### WORK ITEM
An exact retyping of all lines below is the answer; pictures do not belong in it.

### LISTED ENTRIES

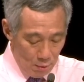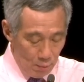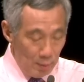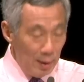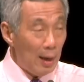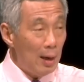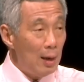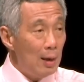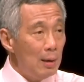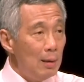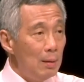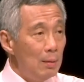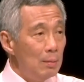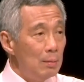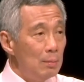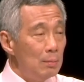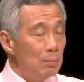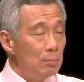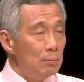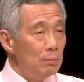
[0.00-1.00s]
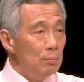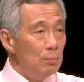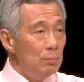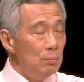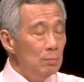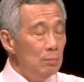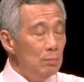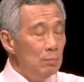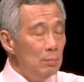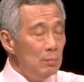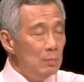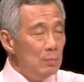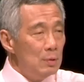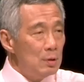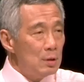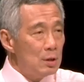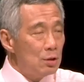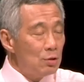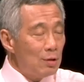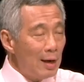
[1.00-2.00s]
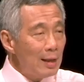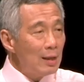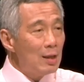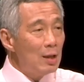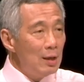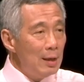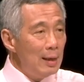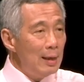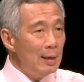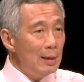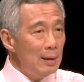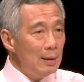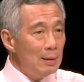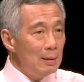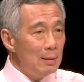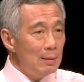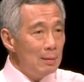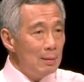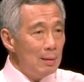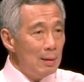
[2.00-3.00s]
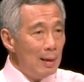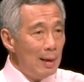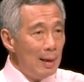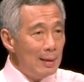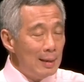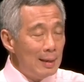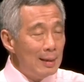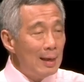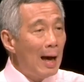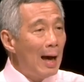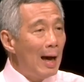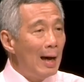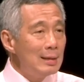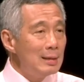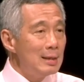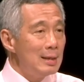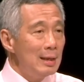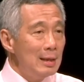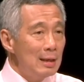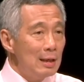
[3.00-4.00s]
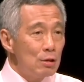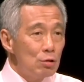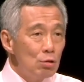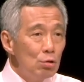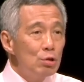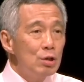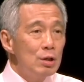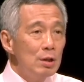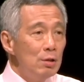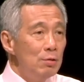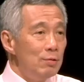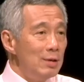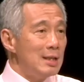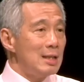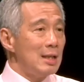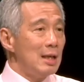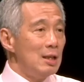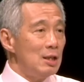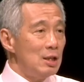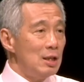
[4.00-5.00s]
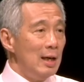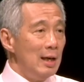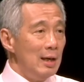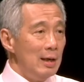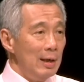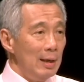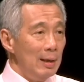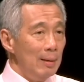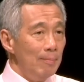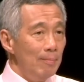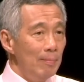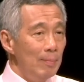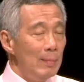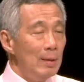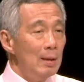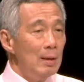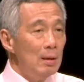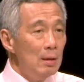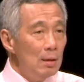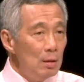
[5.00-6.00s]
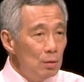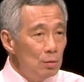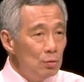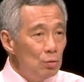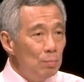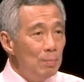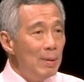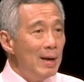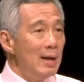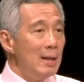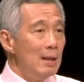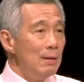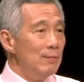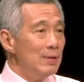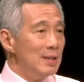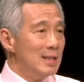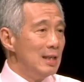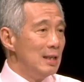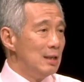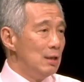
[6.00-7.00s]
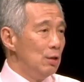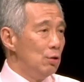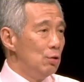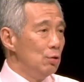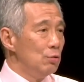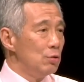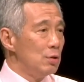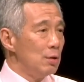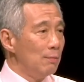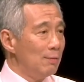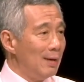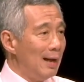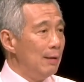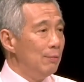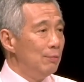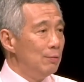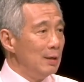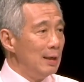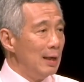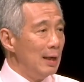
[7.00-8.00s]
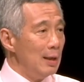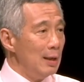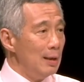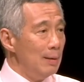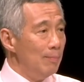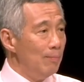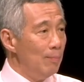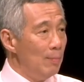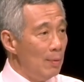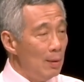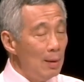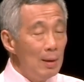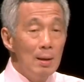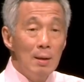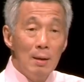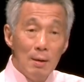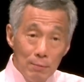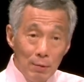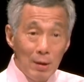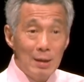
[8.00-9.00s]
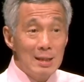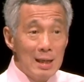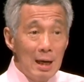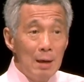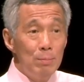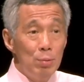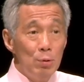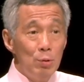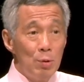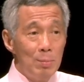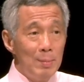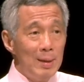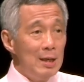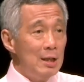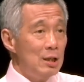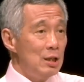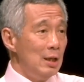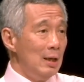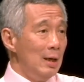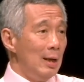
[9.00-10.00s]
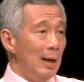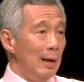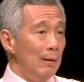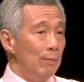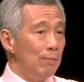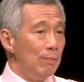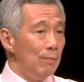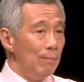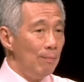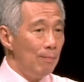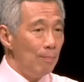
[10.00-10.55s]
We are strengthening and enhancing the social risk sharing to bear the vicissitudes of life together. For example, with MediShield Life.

### SOLUTION TO THIS EXERCISE
[0.00-1.00s]
[1.00-2.00s]
[2.00-3.00s]
[3.00-4.00s]
[4.00-5.00s]
[5.00-6.00s]
[6.00-7.00s]
[7.00-8.00s]
[8.00-9.00s]
[9.00-10.00s]
[10.00-10.55s]
We are strengthening and enhancing the social risk sharing to bear the vicissitudes of life together. For example, with MediShield Life.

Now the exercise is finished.